Behold the vision of the saints as they go marching in, masterfully weaving the Narcissistic obsessions of the young and healthy with the helplessness and impotence imposed on the marginalized masses. An Apple a day keeps the doctor away. We will solve all your medical care problems caused entirely by your failure to be healthy. We will manage your wellness, your food, your activity, your thoughts, your desires and your disillusion, and we will make sure that you function within optimal parameters. We will take preventive actions at the very first sign of malfunction, long before it becomes sickness or injury. We will keep you, your children and your children’s children, healthy and productive. This is our solemn promise to you and we may even keep it, if you obey us and always do right. As the sign that you are keeping this promise, you must strap this bracelet on every man and boy in your family, and yes, of course dear, womenfolk too.
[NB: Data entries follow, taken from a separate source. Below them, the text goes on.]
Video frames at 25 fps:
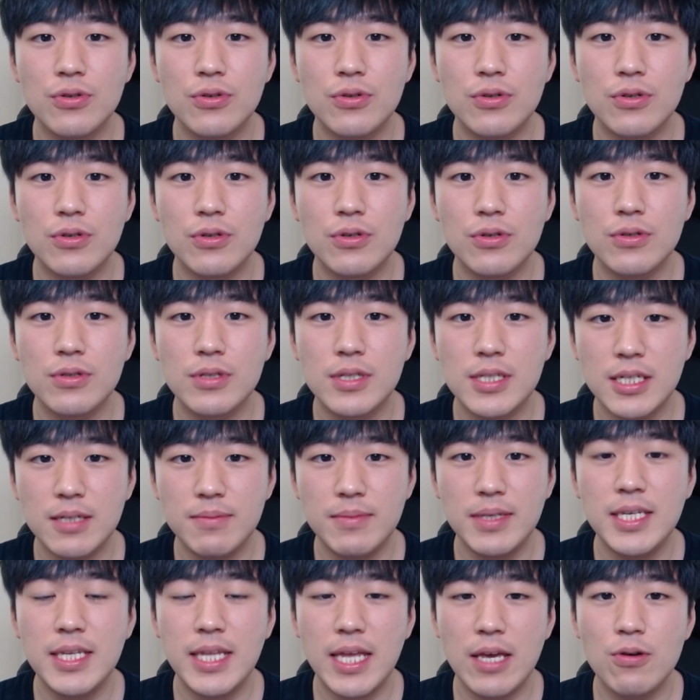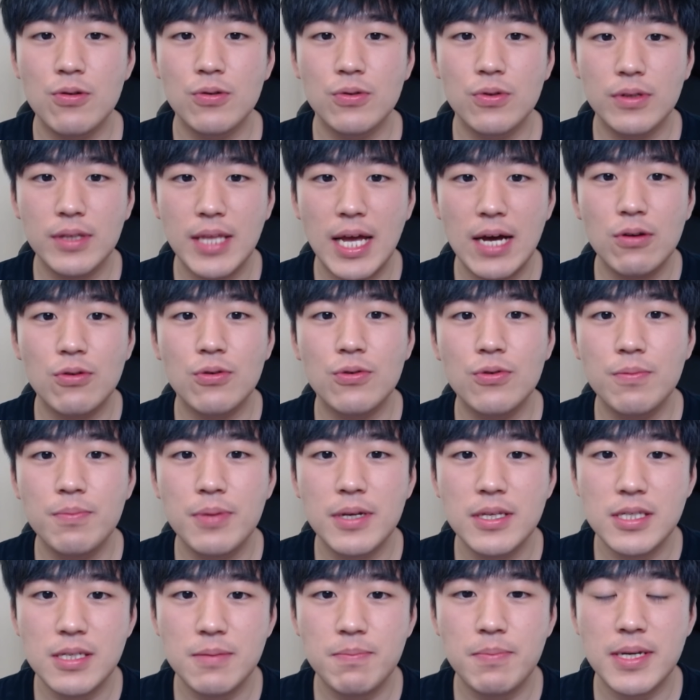어, 지금 이 내용도 따로
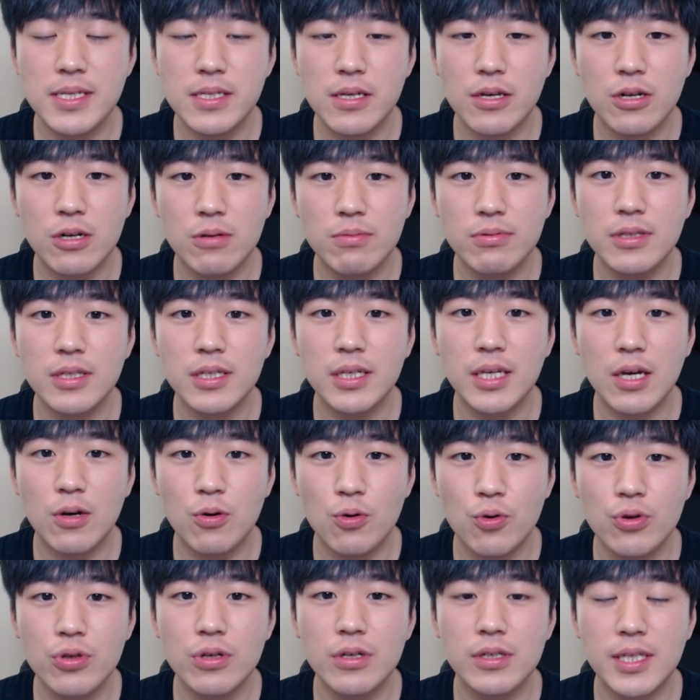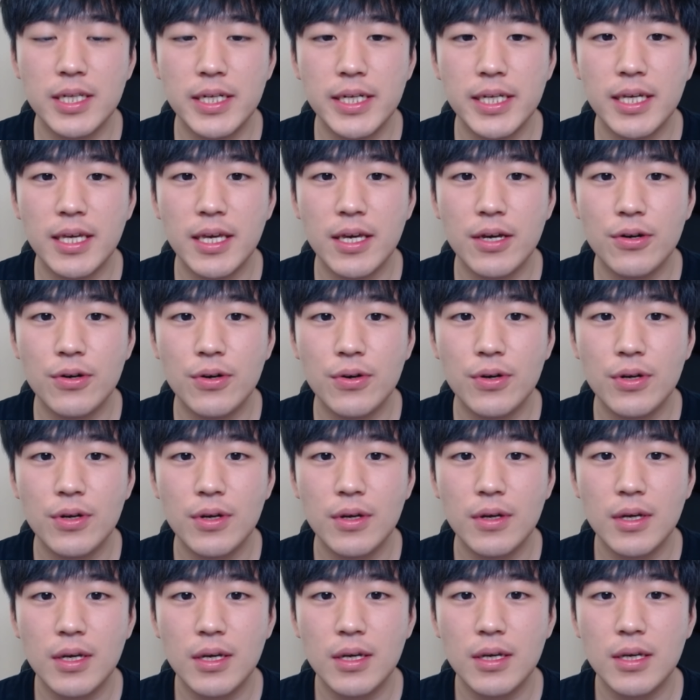편집해서 여러분들께 공유를 드릴게요.
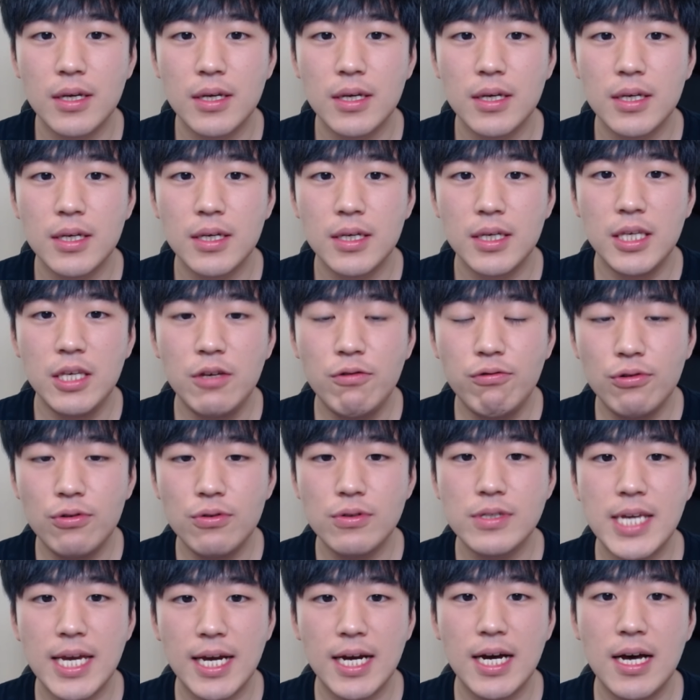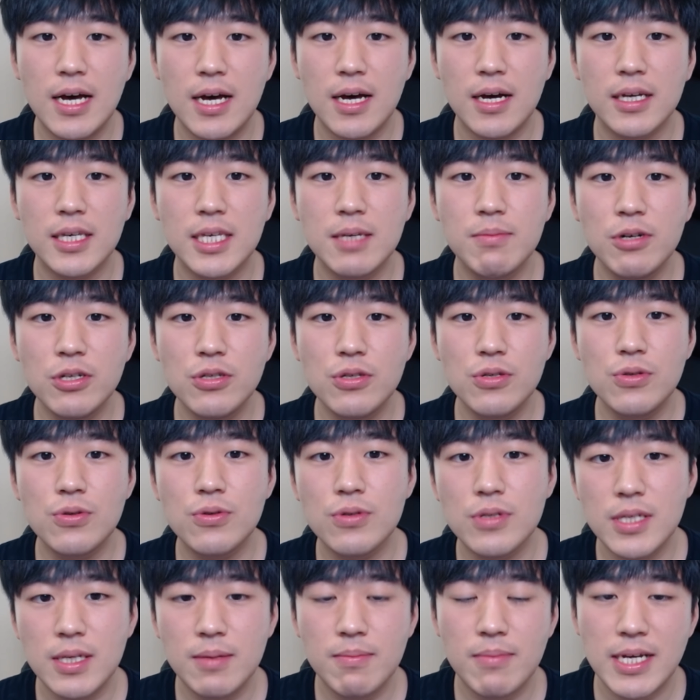이후로 제가 김어준
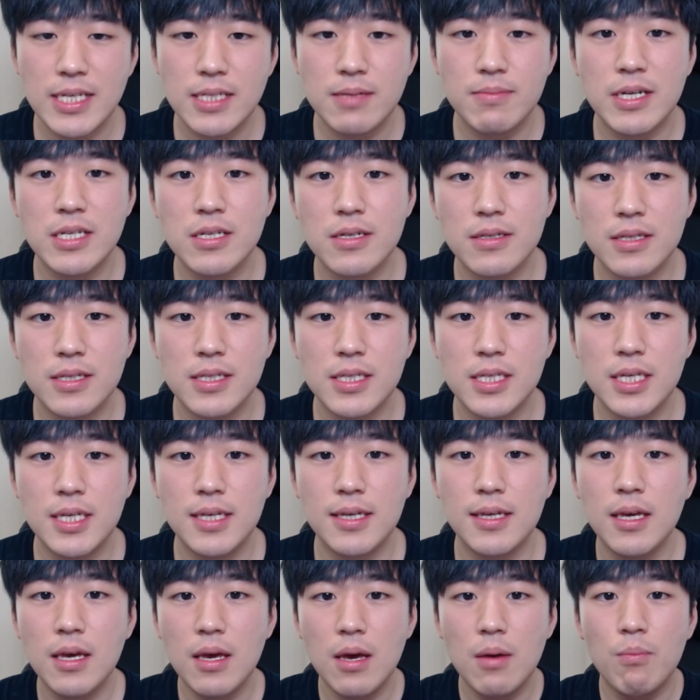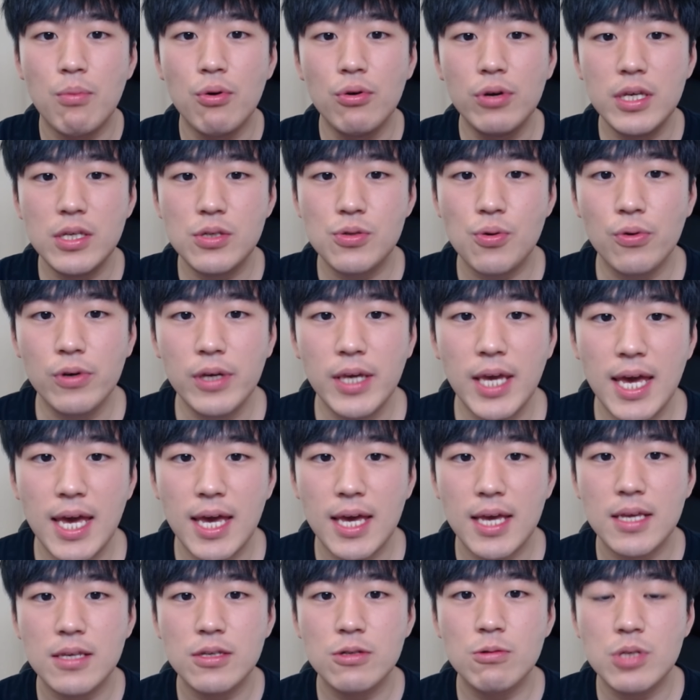총수님 말씀하셨듯이 보기
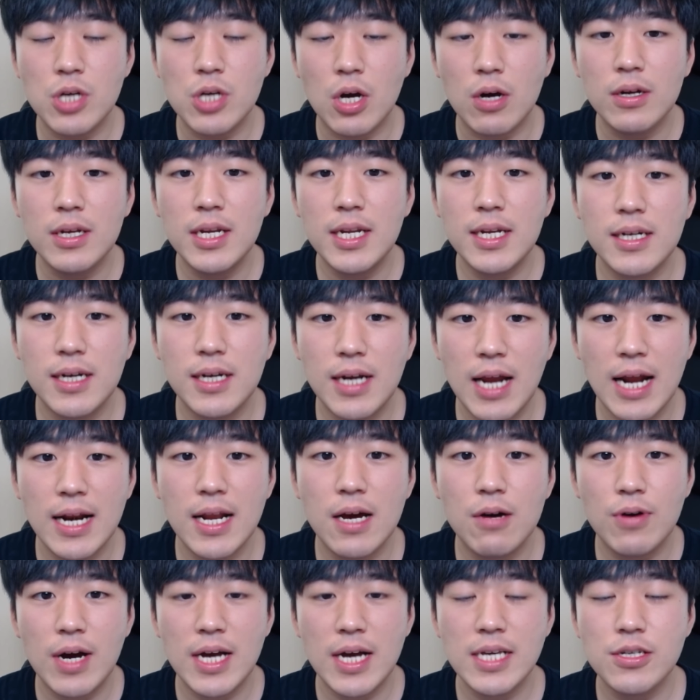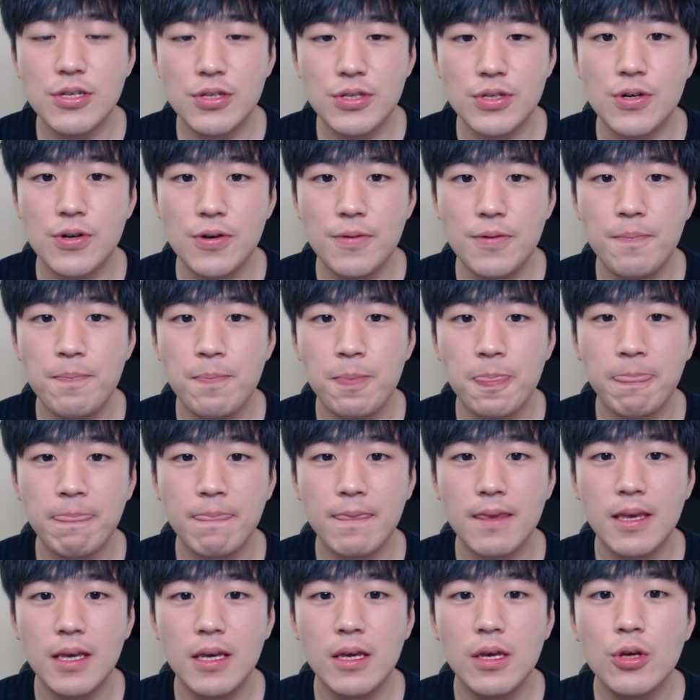좋게 좀 정리를 하라고 하셨죠.
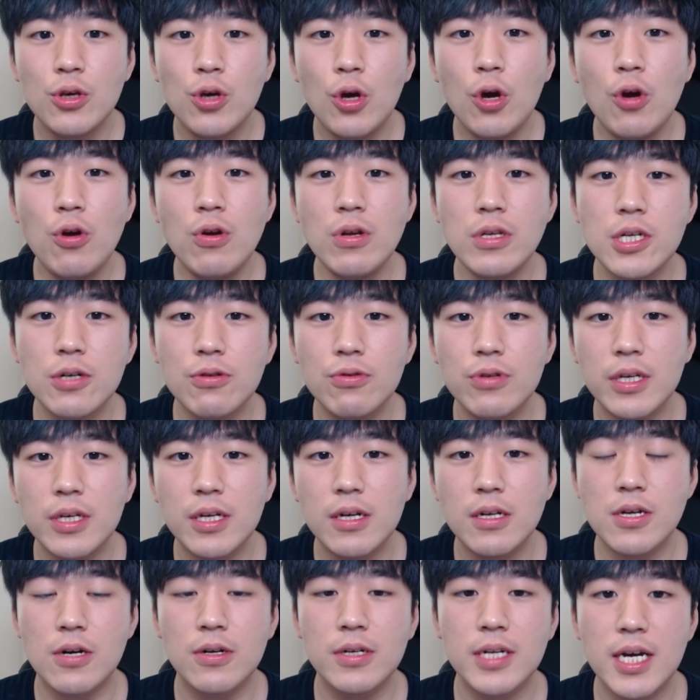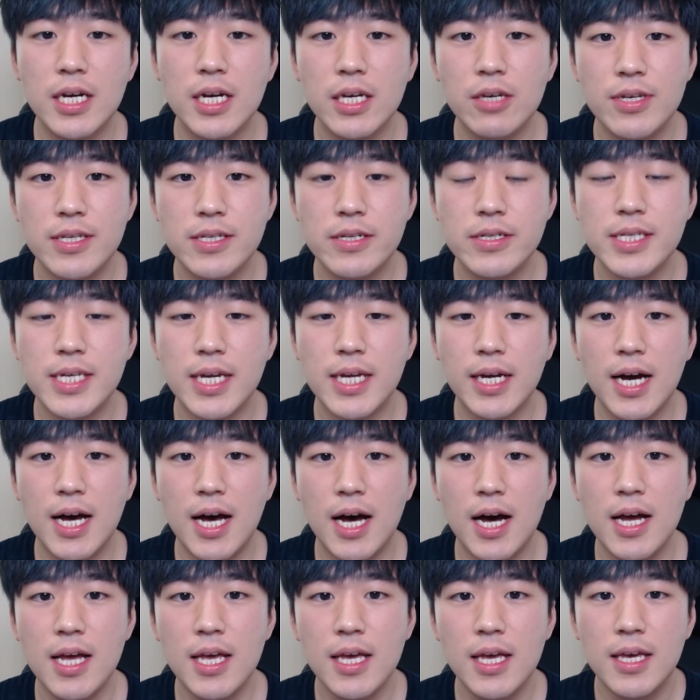효율적으로 이걸 정리하기 위해서
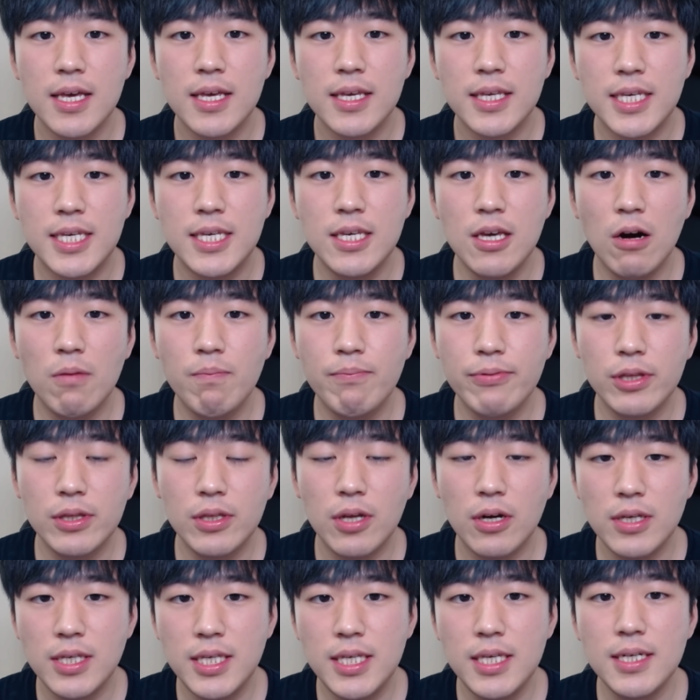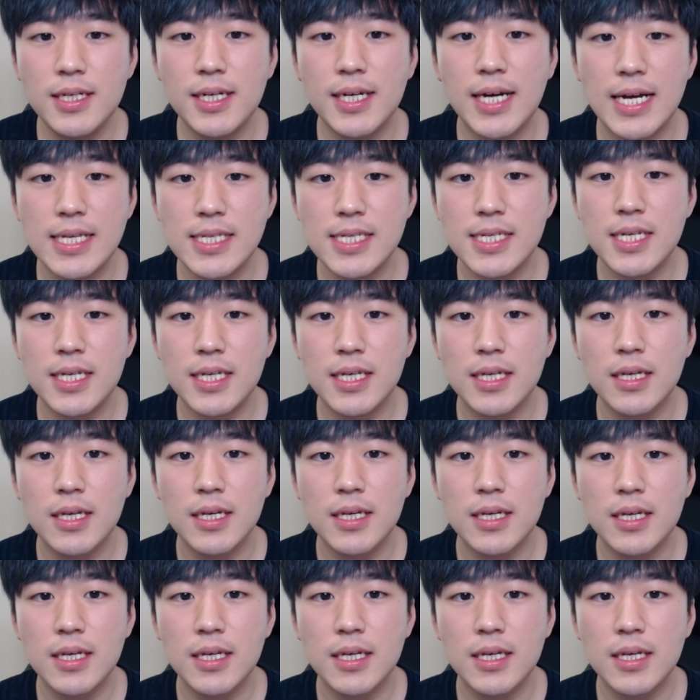제가 기억부터 희극까지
Here is a free app if you agree to swallow our drugs, and here is a free test if you let us decide what to do with the results, and here is a free toaster if you get a mortgage, and here is free health insurance letting you have any doctor or hospital you want, as long as it’s the one we picked for you. Here is your freely elected representative, programmed to say what you want to hear, on a soft bluish background because we know from your genomic sequence that bluish colors engender your trust in us. No sweetie, we don’t think you’re stupid, but you are weak and frightened. We are just trying to do what’s best for you and we appreciate your input, your tweets, your blogs, your amusing comments, your die-ins and even a little arson and looting, if done in good taste. One day you will be grateful for our guidance and the limits we are setting for you now. Or maybe not, but by then you’ll all be dead anyway, so frankly darling, we don’t give a damn.